Syrian security forces fanned out in Hama on Thursday as protesters splashed red paint symbolizing blood in the streets to mark the 30th anniversary of a notorious massacre carried out by President Bashar Assad’s father and predecessor.
The Hama massacre of 1982, which levelled entire neighbourhoods and killed thousands of people, has become a rallying cry for the Syrian uprising that began nearly 11 months ago in the hopes of ending four decades of the Assad family rule.
Hundreds of troops and security forces were in Hama on Thursday, closing off public squares and setting up checkpoints.
“There is a checkpoint every 100 metres,” said Ahmed Jimejmi, a Hama resident.
Activists painted two streets in Hama red to symbolize blood, and threw red dye in the waters of Hama’s famous and ancient water wheels.
Graffiti on the walls read: “Hafez died, and Hama didn’t. Bashar will die, and Hama won’t.”
Assad’s father, Hafez, ordered the scorched-earth assault on Hama 30 years ago to put down an uprising against his rule. Amnesty International has claimed that 10,000-25,000 were killed, though conflicting figures exist and the Syrian government has never made an official estimate.
For the next two decades, until his death, Hafez Assad ruled uncontested and the massacre was seared into the minds of Syrians.
Now, as the country faces a far larger revolt against Bashar Assad, the U.N. estimates more than 5,400 people have been killed in the government crackdown.
Also Thursday, a top defence official said Russia will not stop selling arms to Syria as Moscow stands by its longtime ally despite mounting international condemnation over the Syrian regime’s bloody crackdown.
Russia’s Deputy Defence Minister Anatoly Antonov said his country is not violating any international obligations by selling weapons to Damascus.
“As of today there are no restrictions on our delivery of weapons,” he told journalists in Russia, according to the country’s state news agencies. “We must fulfil our obligations and this is what we are doing.”

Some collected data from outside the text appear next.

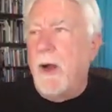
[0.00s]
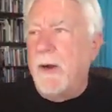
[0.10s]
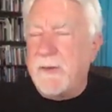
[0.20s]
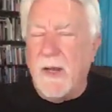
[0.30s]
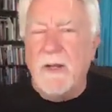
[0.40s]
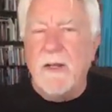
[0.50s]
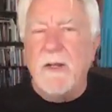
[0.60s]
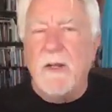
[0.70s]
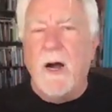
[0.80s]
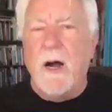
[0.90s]

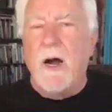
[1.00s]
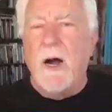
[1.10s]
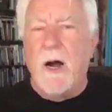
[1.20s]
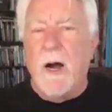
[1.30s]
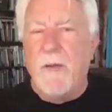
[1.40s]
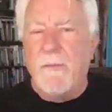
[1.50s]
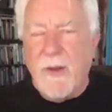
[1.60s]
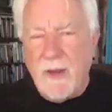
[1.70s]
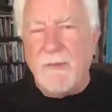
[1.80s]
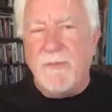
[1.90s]
telling the
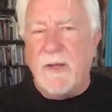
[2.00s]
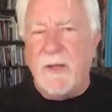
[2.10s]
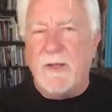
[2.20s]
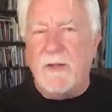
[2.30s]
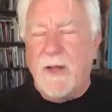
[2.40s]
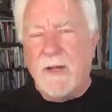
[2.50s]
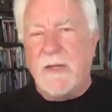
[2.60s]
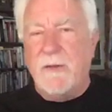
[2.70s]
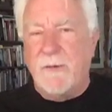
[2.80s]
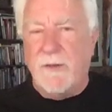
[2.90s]
Navy that
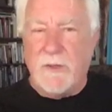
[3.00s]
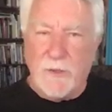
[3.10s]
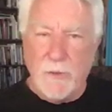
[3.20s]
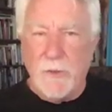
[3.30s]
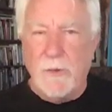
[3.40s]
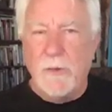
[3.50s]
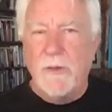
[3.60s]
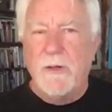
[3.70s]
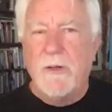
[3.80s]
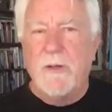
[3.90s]
either you
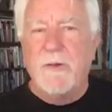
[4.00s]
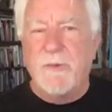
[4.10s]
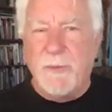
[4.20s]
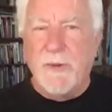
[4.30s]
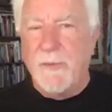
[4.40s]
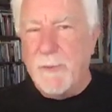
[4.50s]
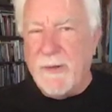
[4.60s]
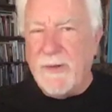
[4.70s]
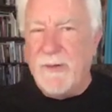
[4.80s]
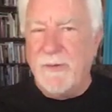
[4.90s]
spill the
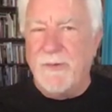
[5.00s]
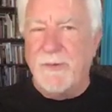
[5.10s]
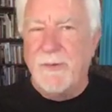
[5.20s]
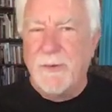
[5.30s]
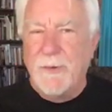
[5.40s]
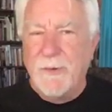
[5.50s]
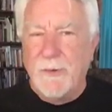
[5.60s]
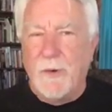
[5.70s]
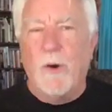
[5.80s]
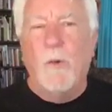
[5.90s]
beans
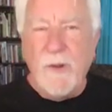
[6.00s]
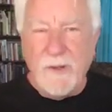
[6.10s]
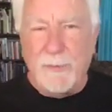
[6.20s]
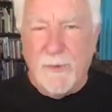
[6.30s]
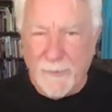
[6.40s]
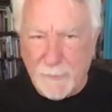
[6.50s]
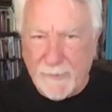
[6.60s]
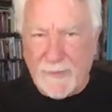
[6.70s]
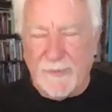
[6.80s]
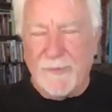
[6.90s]
or we spill the
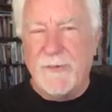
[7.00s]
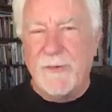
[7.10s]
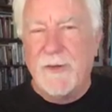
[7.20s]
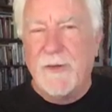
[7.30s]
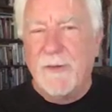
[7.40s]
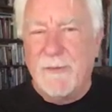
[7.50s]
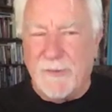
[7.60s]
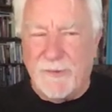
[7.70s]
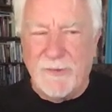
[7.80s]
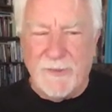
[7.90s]
beans.
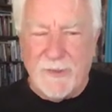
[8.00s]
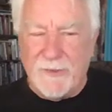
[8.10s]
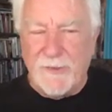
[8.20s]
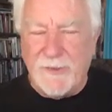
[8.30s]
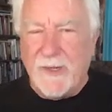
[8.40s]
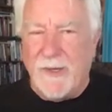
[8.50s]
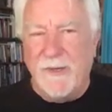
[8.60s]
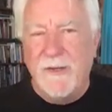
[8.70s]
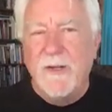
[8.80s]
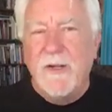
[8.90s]
This is it.
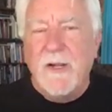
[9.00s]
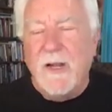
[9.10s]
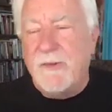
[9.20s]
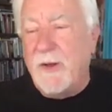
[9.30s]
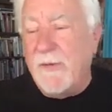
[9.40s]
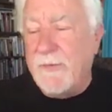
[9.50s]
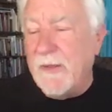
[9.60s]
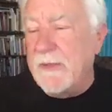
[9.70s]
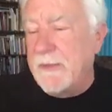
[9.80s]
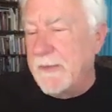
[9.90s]
And so I
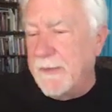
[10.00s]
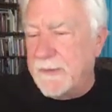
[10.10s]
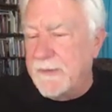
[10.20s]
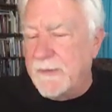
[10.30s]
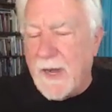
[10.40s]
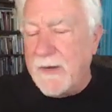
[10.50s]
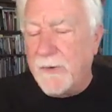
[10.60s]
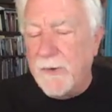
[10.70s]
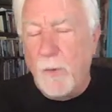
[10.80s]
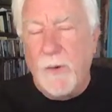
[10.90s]
think that I
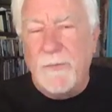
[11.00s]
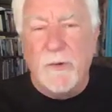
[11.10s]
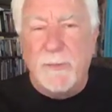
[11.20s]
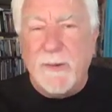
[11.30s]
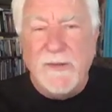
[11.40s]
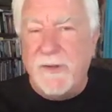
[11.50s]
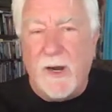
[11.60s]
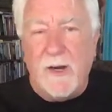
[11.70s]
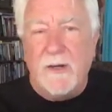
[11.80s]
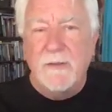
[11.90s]
don't know what those beans
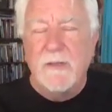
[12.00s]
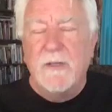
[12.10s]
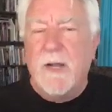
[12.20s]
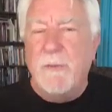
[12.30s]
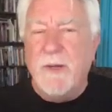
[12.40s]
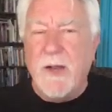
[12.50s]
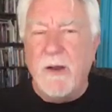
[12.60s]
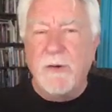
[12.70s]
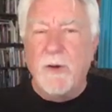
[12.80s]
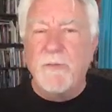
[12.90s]
are. I mean, I
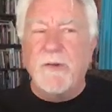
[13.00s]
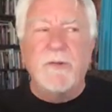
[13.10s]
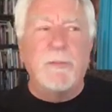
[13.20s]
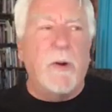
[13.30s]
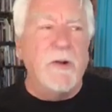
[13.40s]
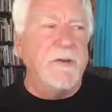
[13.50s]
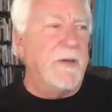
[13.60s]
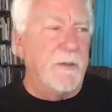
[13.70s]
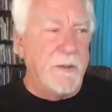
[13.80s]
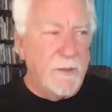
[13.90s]
don't know if this is
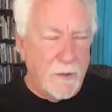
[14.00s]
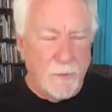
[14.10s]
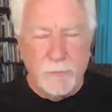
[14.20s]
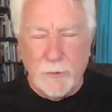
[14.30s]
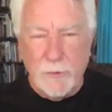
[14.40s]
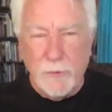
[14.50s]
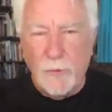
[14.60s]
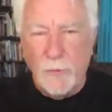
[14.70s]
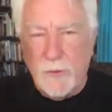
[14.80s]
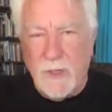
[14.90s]
Project,
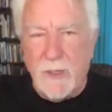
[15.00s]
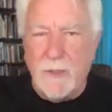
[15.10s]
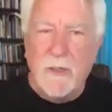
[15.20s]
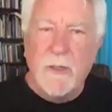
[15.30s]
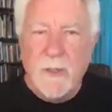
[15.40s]
Blue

Moscow has been one of Syria’s most powerful allies — along with Iran — as Syria tries to crush the revolt against President Bashar Assad.
Moscow’s stance is motivated in part by its strategic and defence ties, including weapons sales, with Syria. But Russia also rejects what it sees as a a world order dominated by the U.S. Last month, Russia reportedly signed a $550-million deal to sell combat jets to Syria.
U.N. ambassadors this week are trying to overcome Russia’s opposition to a draft resolution at the Security Council calling for Assad to surrender power. Moscow says it would veto the draft because it believes it opens the way for eventual international military action.
Wiam Wahhab, a pro-Syrian Lebanese politician, met Tuesday with Assad in Damascus.
“I found him relaxed and sure. He is confident in the Russian position,” Wahhab told the Lebanese newspaper Al-Akhbar in an interview published Thursday.
Wahhab said Assad told him he will end the uprising, because “the cost of chaos is much worse than the cost of decisiveness.”